Print again, word for word, all of the records below, and leave the pictures out.
--- START ---
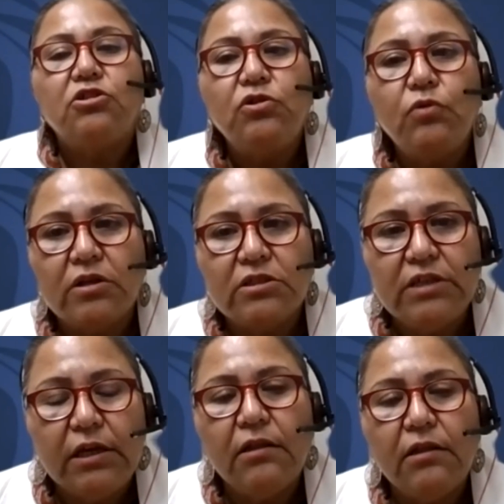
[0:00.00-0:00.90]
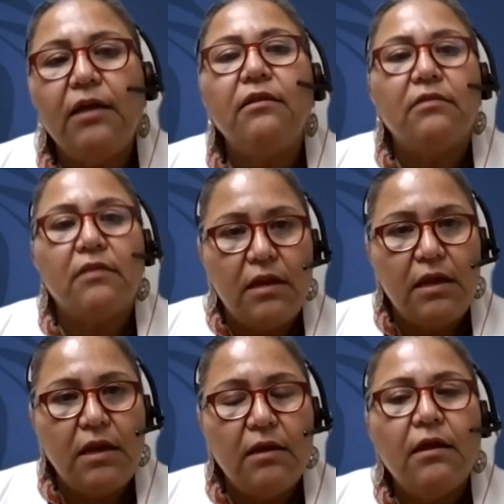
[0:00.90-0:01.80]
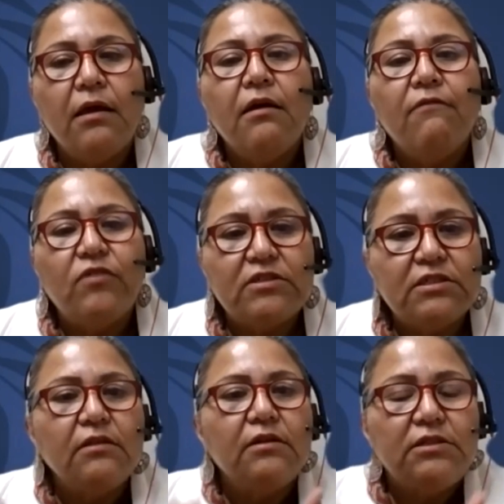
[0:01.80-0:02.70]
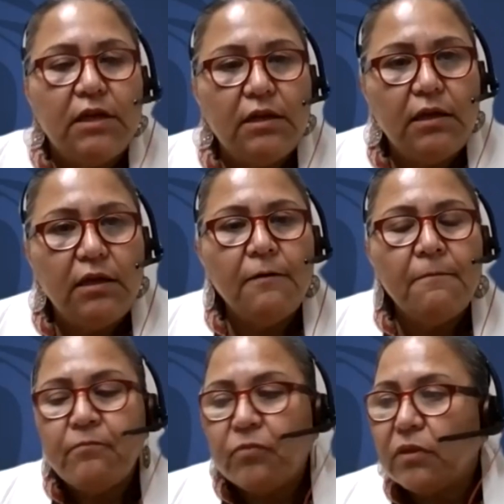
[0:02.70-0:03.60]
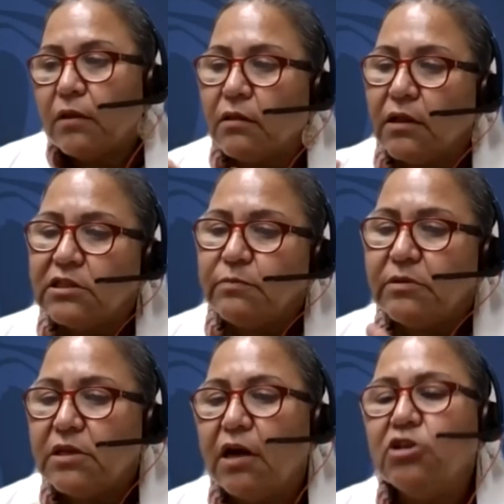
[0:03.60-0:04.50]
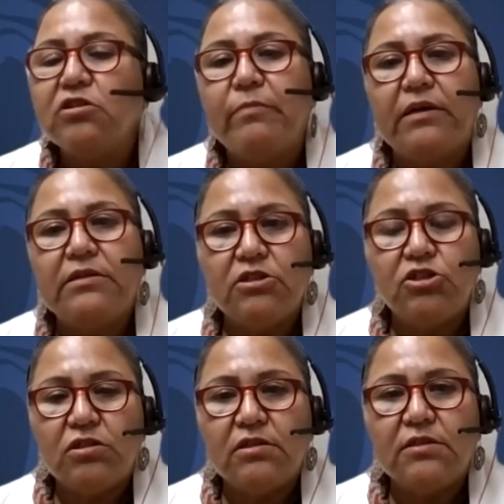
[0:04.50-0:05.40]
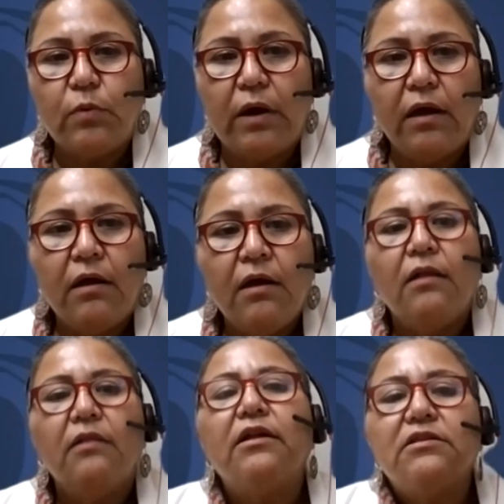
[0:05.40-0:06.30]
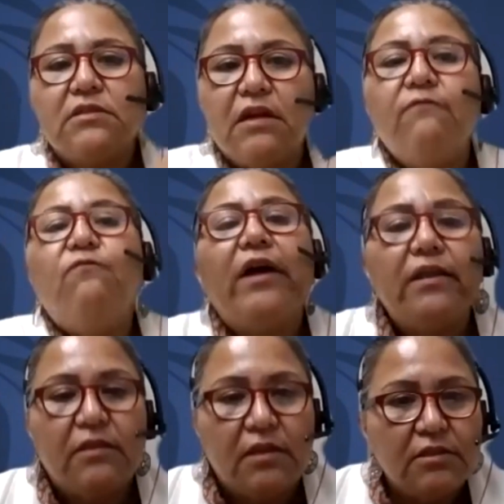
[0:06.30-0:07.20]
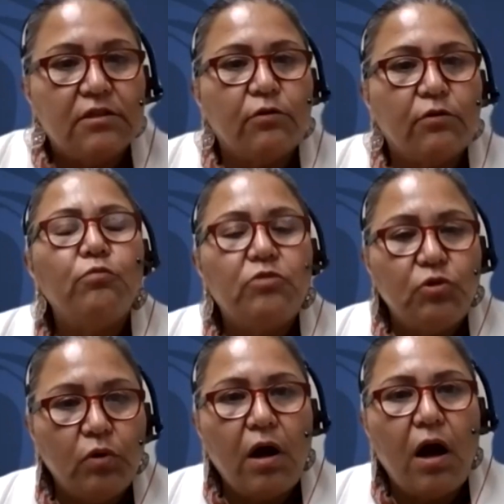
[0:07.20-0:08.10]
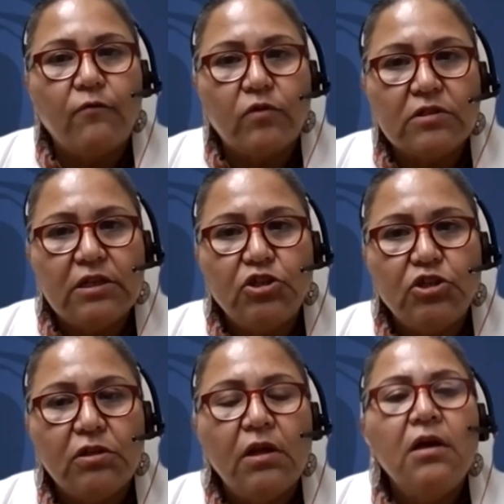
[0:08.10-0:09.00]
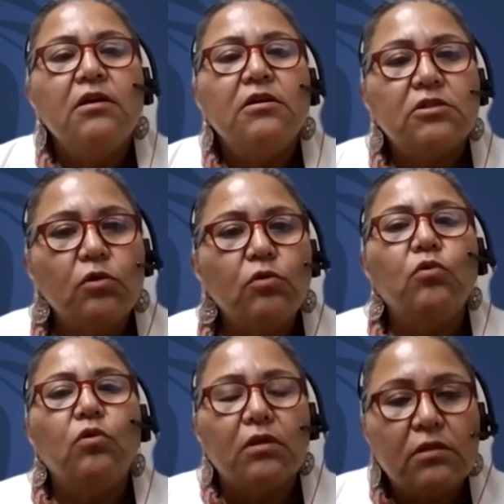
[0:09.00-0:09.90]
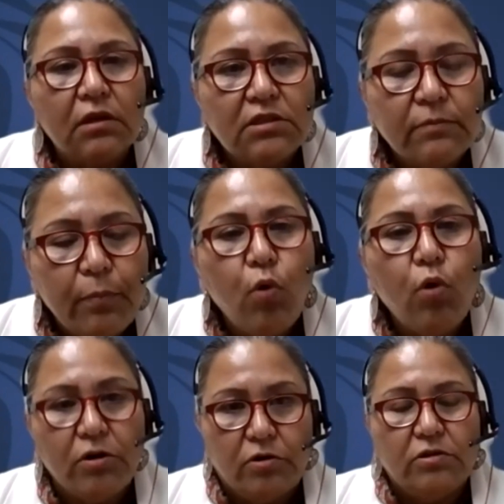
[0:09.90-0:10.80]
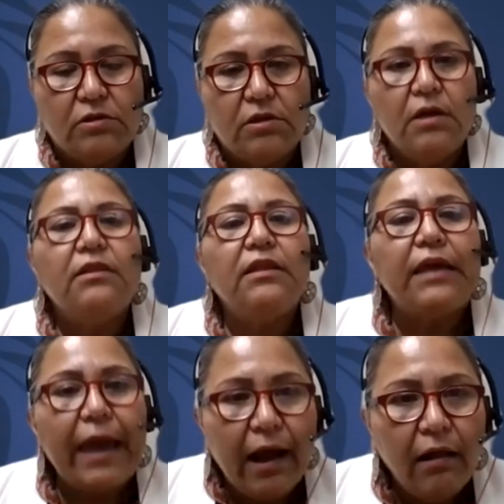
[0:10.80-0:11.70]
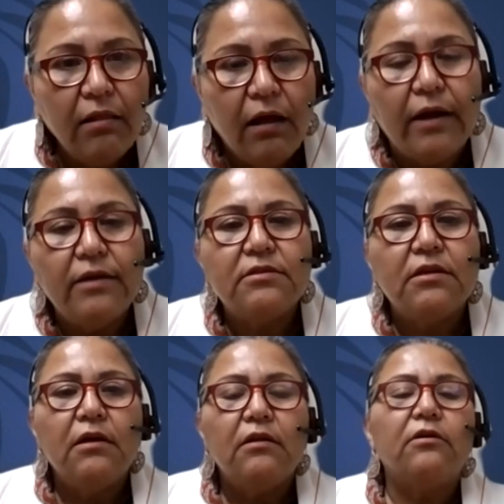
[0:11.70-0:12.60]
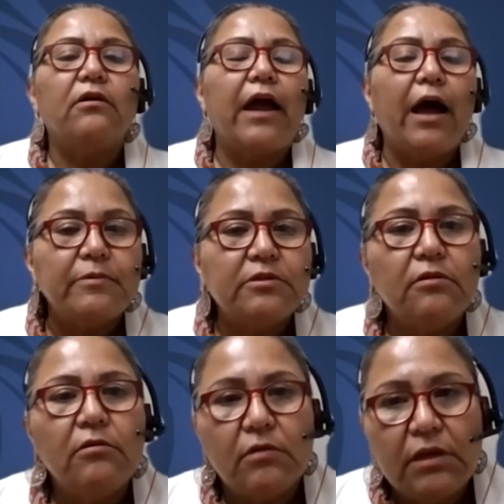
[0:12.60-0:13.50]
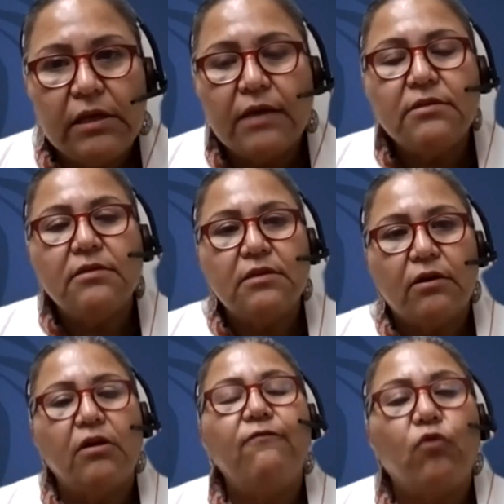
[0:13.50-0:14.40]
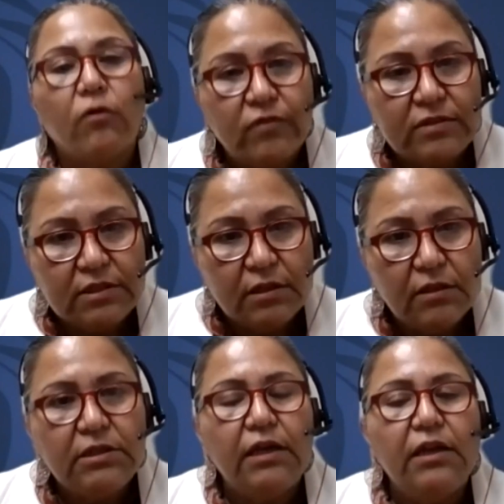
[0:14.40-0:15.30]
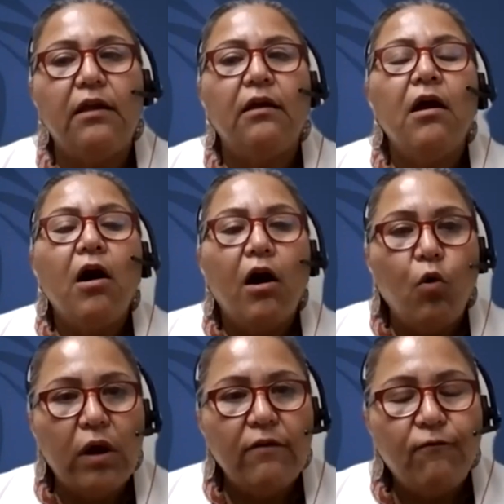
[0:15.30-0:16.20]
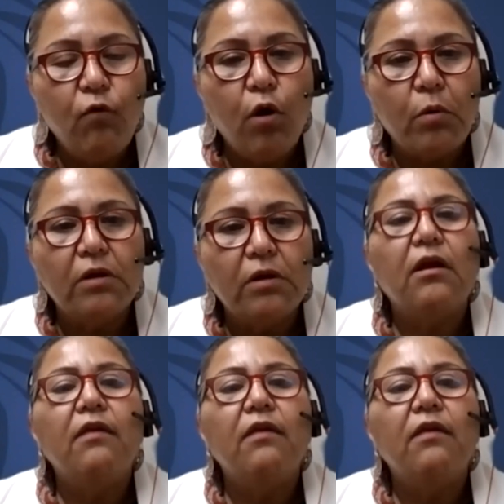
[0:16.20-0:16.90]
to articulate the need, facilitating, let's massage the message this way. Let's invite this group to a conversation. So the supporters, the allies, they're absolutely necessary for facilitating a way forward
--- END ---
▸ SOLUTION TO THIS EXERCISE
[0:00.00-0:00.90]
[0:00.90-0:01.80]
[0:01.80-0:02.70]
[0:02.70-0:03.60]
[0:03.60-0:04.50]
[0:04.50-0:05.40]
[0:05.40-0:06.30]
[0:06.30-0:07.20]
[0:07.20-0:08.10]
[0:08.10-0:09.00]
[0:09.00-0:09.90]
[0:09.90-0:10.80]
[0:10.80-0:11.70]
[0:11.70-0:12.60]
[0:12.60-0:13.50]
[0:13.50-0:14.40]
[0:14.40-0:15.30]
[0:15.30-0:16.20]
[0:16.20-0:16.90]
to articulate the need, facilitating, let's massage the message this way. Let's invite this group to a conversation. So the supporters, the allies, they're absolutely necessary for facilitating a way forward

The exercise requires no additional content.